The Activity-Inactivity Distinction Still Lives!

In light of Orin’s post this morning I have four additional observations to add to my post of yesterday.

First, Attorney General Katyal did not question the meaningfulness of the activity-inactivity distinction. Instead, he argued that the statute regulated activity. That is a different claim than Orin has been making. In none of its briefs to date has the government adopted Orin’s approach. Perhaps it should, and one day it will, but to date it has not engaged in the activity of making that particular argument. In my view, it would be a serious tactical mistake to do so; one which it has not made and I do not expect it to.

Second, by Orin’s reckoning, Judge Motz must have not have been a “A” law student. Or more precisely, when she was (allegedly) “baffled” about the activity-inactivity distinction during the opening minutes of the oral argument she was an “A” student, but later when she employed the activity-inactivity distinction repeatedly she had digressed to being a “B” student or worse.

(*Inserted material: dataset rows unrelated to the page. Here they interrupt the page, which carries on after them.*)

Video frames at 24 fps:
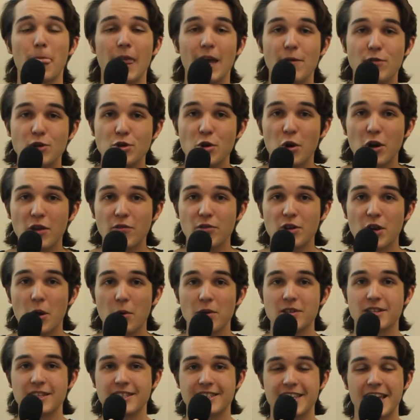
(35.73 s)
If you don't even know
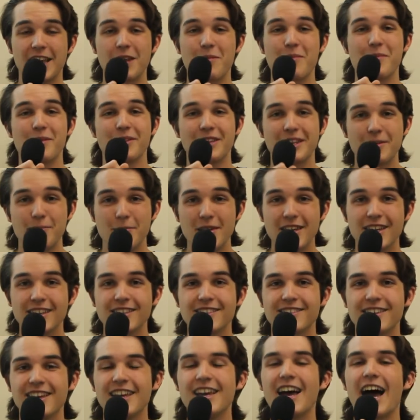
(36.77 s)
what sustainability
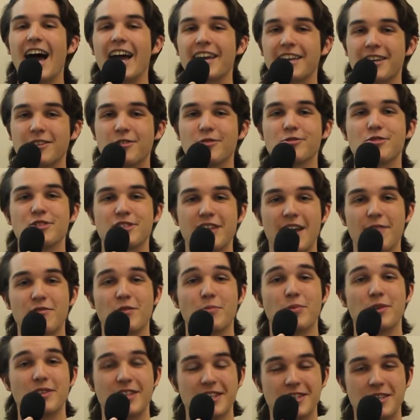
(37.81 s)
means, I guess you'll just have to
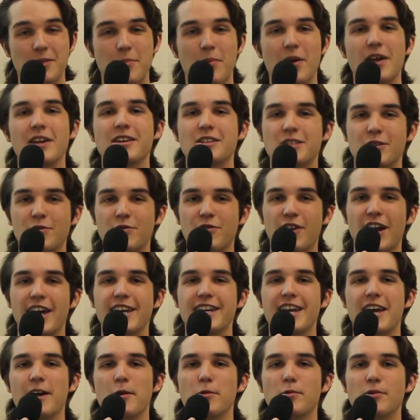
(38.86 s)
participate to
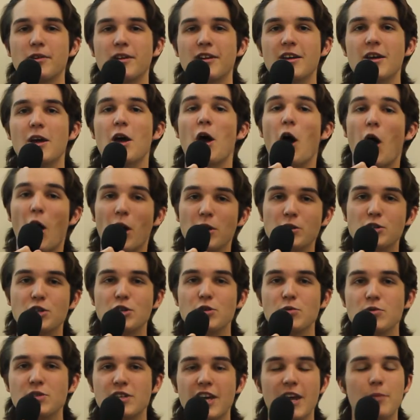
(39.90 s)
find out. On
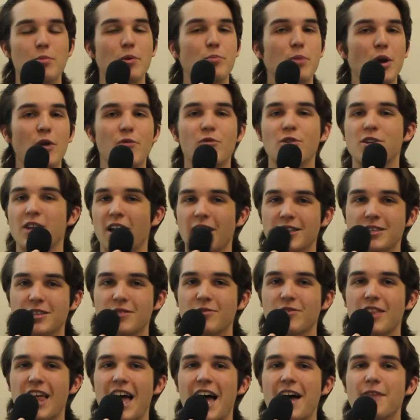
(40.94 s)
Tuesday, prepare for tons
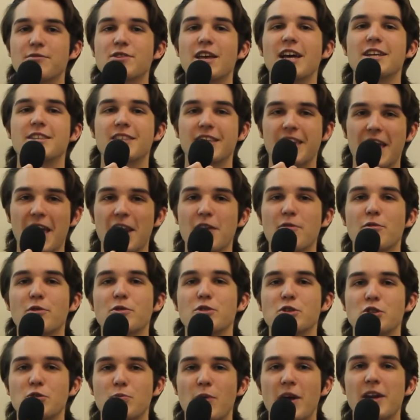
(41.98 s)
of laughs as the Kenny
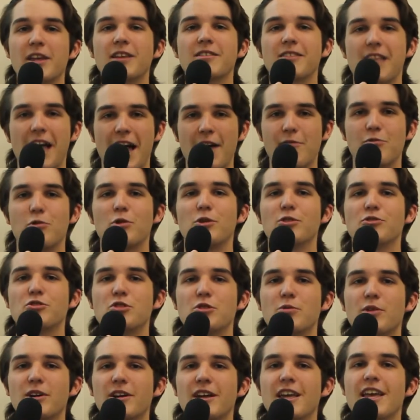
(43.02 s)
vs. Spenny Live World
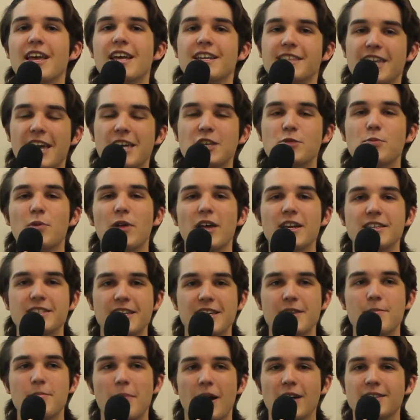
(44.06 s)
Tour takes place
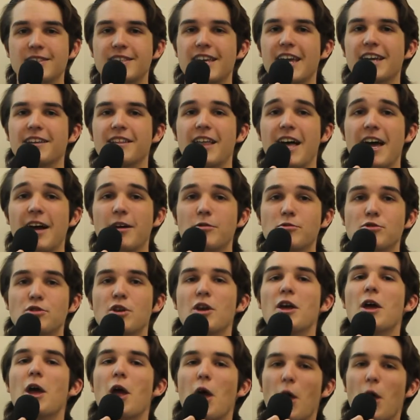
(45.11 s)
in Mustang Lounge.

Third, cases involving “vicarious responsibility” are fascinating, which is why years ago I decided to teach the course on Agency. But agency law requires a “principal” to enter into a specifically defined “consensual” relationship with an “agent” before holding the principal legally responsible for the acts of another. This reflects an exceedingly basic principle of private law — lest we could haul into court anyone with an ability to pay and sue them to compensate us for our losses. Any such defendant would be able to demur “why me?” and the complaint will be dismissed unless the plaintiff can make out a good “cause of action” for why this particular individual is vicariously responsible for the injuries for which compensation is being sought. But the act-omission distinction in criminal law and torts is challenging enough without moving our discussion into yet another doctrinal area.

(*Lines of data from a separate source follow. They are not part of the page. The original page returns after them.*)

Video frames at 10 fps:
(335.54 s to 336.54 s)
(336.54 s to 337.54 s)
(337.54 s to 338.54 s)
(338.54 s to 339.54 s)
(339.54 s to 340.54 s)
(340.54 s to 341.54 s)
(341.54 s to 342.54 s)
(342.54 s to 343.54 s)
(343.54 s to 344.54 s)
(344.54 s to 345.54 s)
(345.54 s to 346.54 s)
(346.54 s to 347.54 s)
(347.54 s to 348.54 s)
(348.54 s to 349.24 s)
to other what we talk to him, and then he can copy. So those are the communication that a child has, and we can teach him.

Finally, given all Orin said about complexifying the act-omission distinction to first-year law students, it is a wonder that the law still accepts the distinction rather than repudiates it! Yet it does. Like much of the Socratic method, the law professor’s first year critique of the “act-omission” distinction exploits two conflicting intuitions held by ordinary people, which first-year law students still are when we get our hands on them. The first is the intuitive distinction between performing an action, and not doing anything, coupled with the further intuition that we should be held legally responsible for our voluntary acts and not for simply being alive. The second is the fact that a failure to act can sometimes result in the same consequences or effects as acting does. So if the law is aimed at avoiding these consequences or effects, then we should at least sometimes be held liable for our inaction. In short, the law professor confronts the moral intuitions of his or her students with a consequentialist critique. This conflict can then be heightened in class by pressing the fact that the law does — on relatively rare occasions — impose a “duty to act” on persons who are not acting and thereby hold them responsible for their inaction. But, and this is important, this consequentialist critique does not undermine the meaningfulness of the act-omission distinction itself, but instead it challenges the intuition that legal liability ought to turn on this distinction. Yet the legal distinction between acts and omissions lives on. As I once said when debating Orin, one would quite literally have to be deranged not to recognize the difference between acting and failing to act. While we may drive a very few law students mad, I believe that even most “A” students survive their exposure to first-year law professors with their basic intuitions largely intact. Some of them later go on to become judges.